* [Material to process]
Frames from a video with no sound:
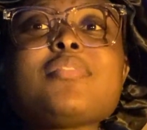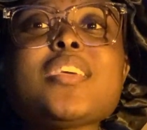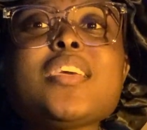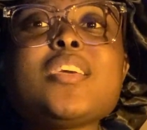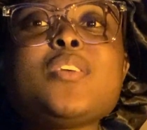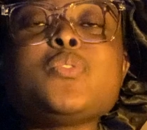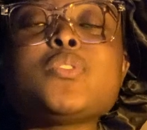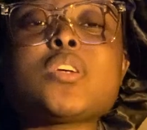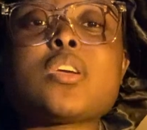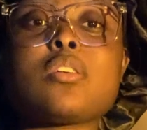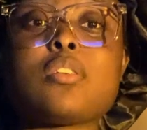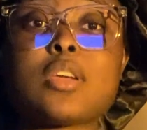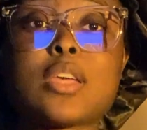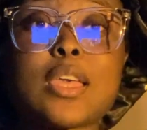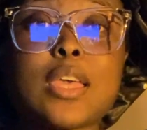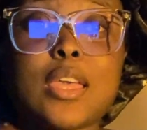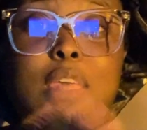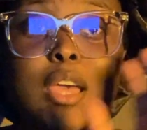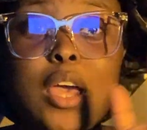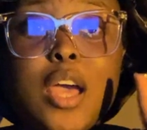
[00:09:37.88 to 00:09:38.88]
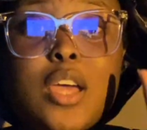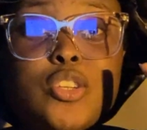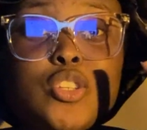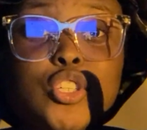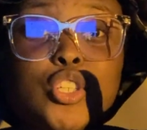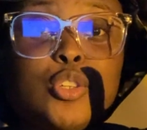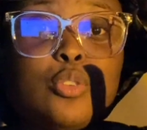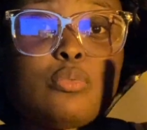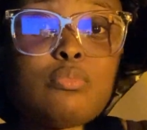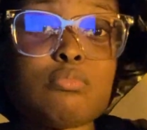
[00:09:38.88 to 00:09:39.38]
He was like, got
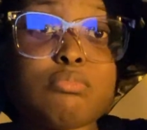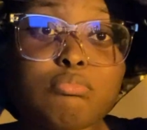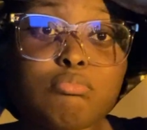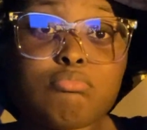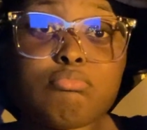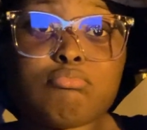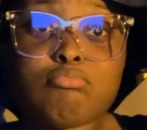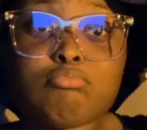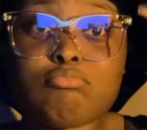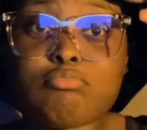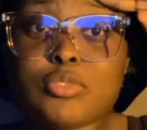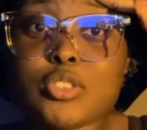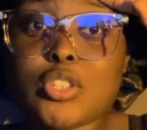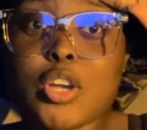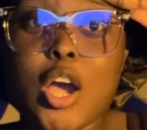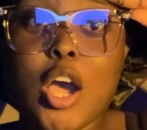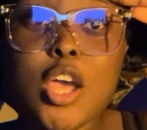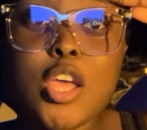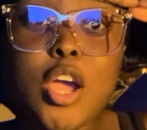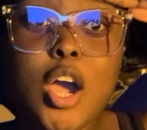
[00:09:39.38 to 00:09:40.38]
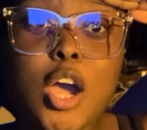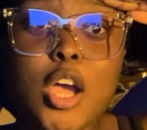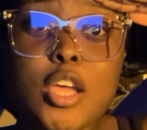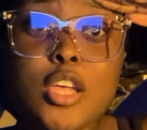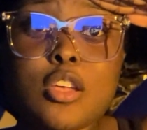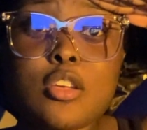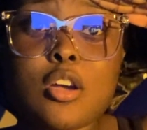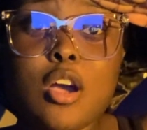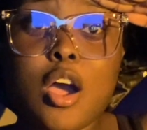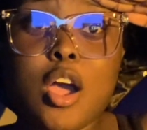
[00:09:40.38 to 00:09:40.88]
you. Aye,
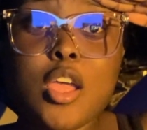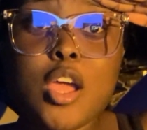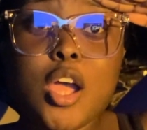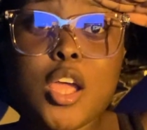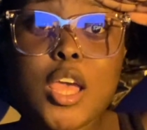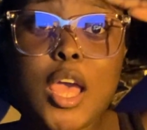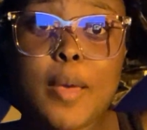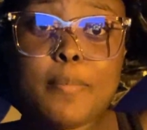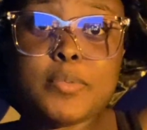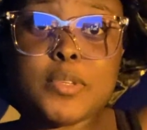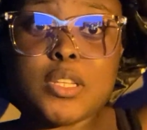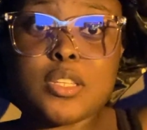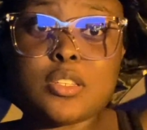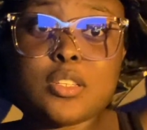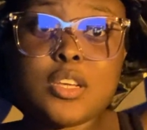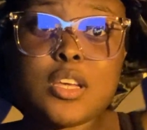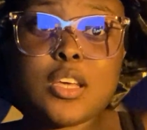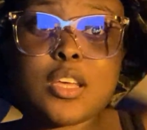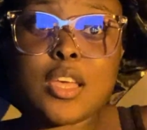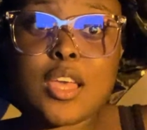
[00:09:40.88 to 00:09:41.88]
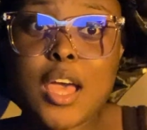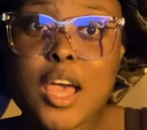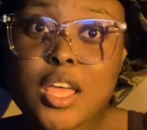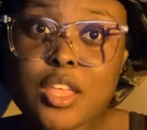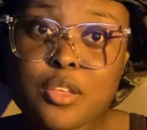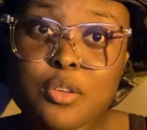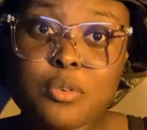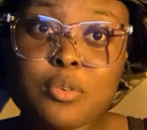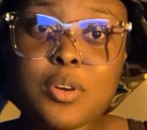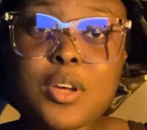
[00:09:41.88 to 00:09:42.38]
Captain. Got
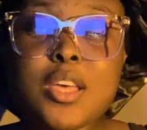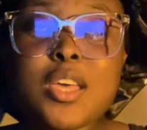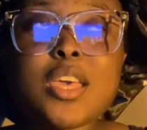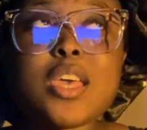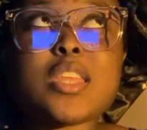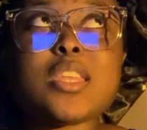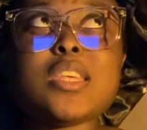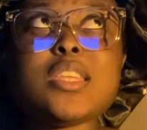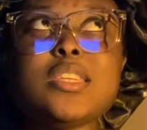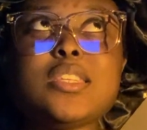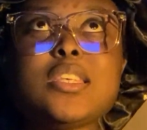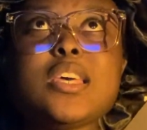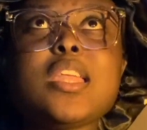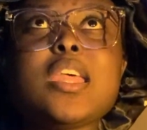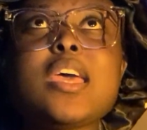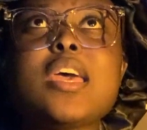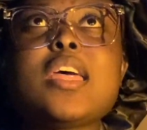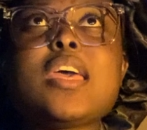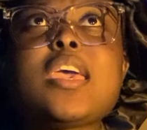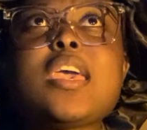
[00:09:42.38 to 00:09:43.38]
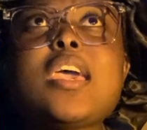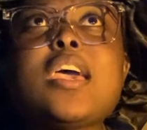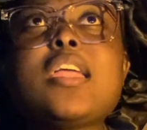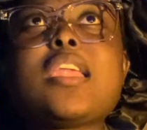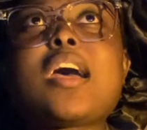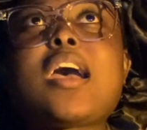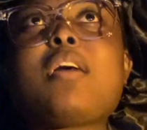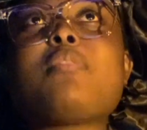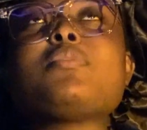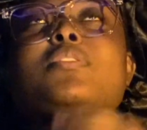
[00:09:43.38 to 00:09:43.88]
you. And he did it. And
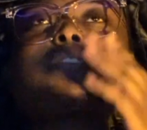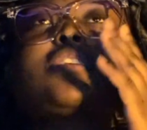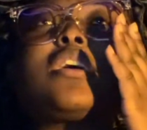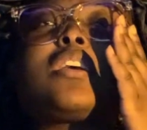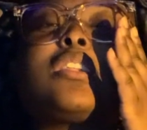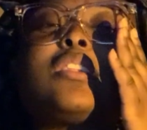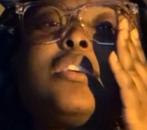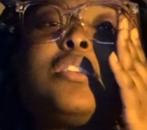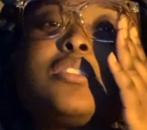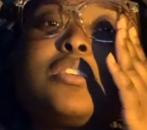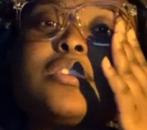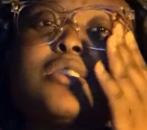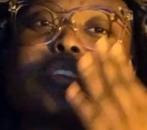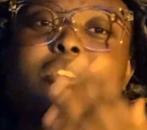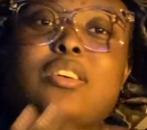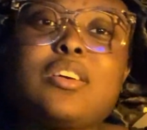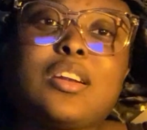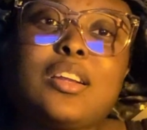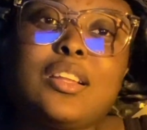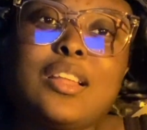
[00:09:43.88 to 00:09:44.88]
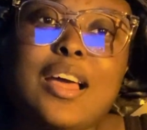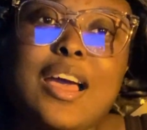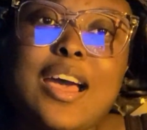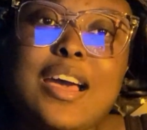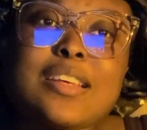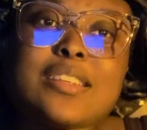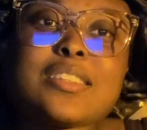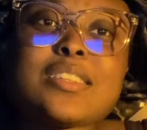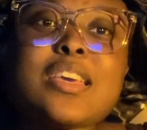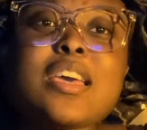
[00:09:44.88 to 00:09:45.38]
I was like, this isn't gonna
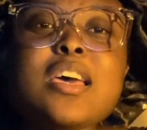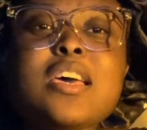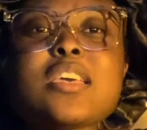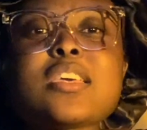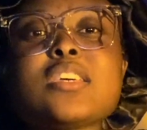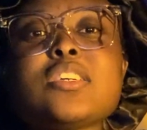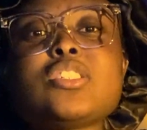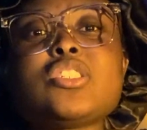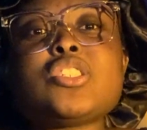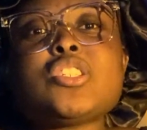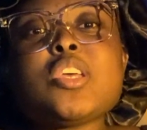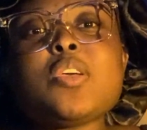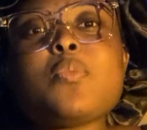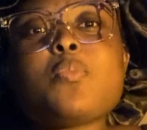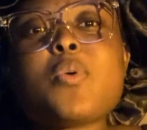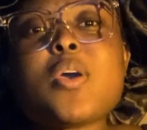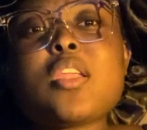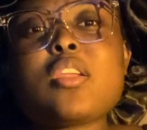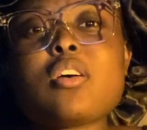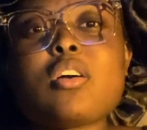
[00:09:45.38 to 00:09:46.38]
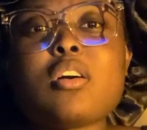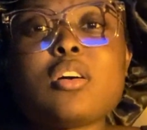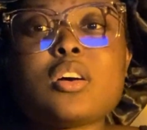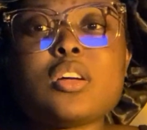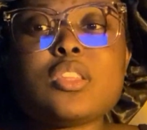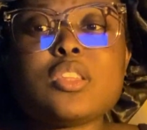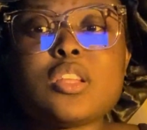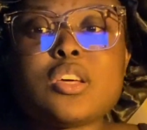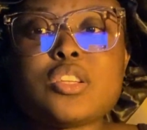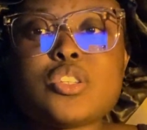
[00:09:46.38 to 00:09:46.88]
last. Because she went
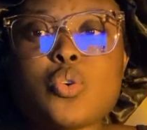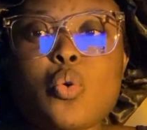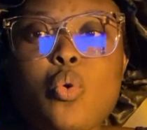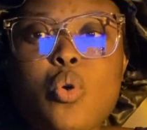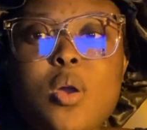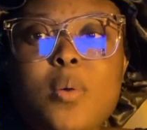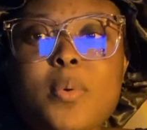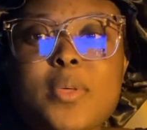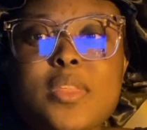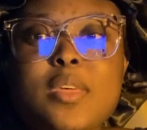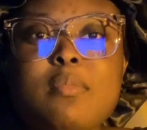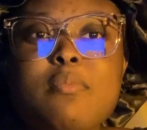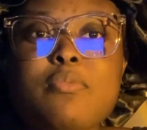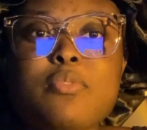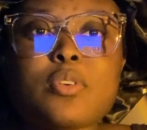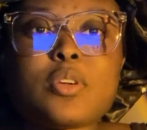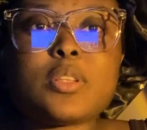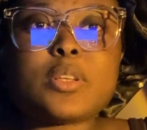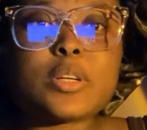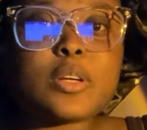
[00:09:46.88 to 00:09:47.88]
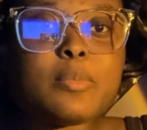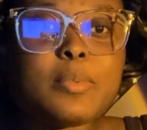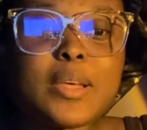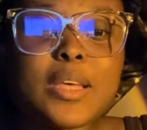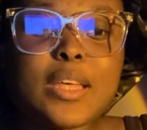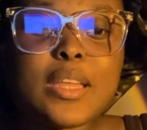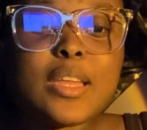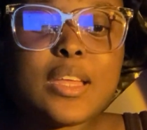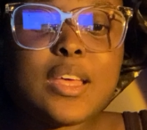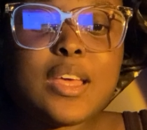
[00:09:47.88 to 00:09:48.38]
on the tour with him for a little bit.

* [Requirement]
Repeat the data above in full and exactly. Omit every image.

* [Answer to this problem]
Frames from a video with no sound:
[00:09:37.88 to 00:09:38.88]
[00:09:38.88 to 00:09:39.38]
He was like, got
[00:09:39.38 to 00:09:40.38]
[00:09:40.38 to 00:09:40.88]
you. Aye,
[00:09:40.88 to 00:09:41.88]
[00:09:41.88 to 00:09:42.38]
Captain. Got
[00:09:42.38 to 00:09:43.38]
[00:09:43.38 to 00:09:43.88]
you. And he did it. And
[00:09:43.88 to 00:09:44.88]
[00:09:44.88 to 00:09:45.38]
I was like, this isn't gonna
[00:09:45.38 to 00:09:46.38]
[00:09:46.38 to 00:09:46.88]
last. Because she went
[00:09:46.88 to 00:09:47.88]
[00:09:47.88 to 00:09:48.38]
on the tour with him for a little bit.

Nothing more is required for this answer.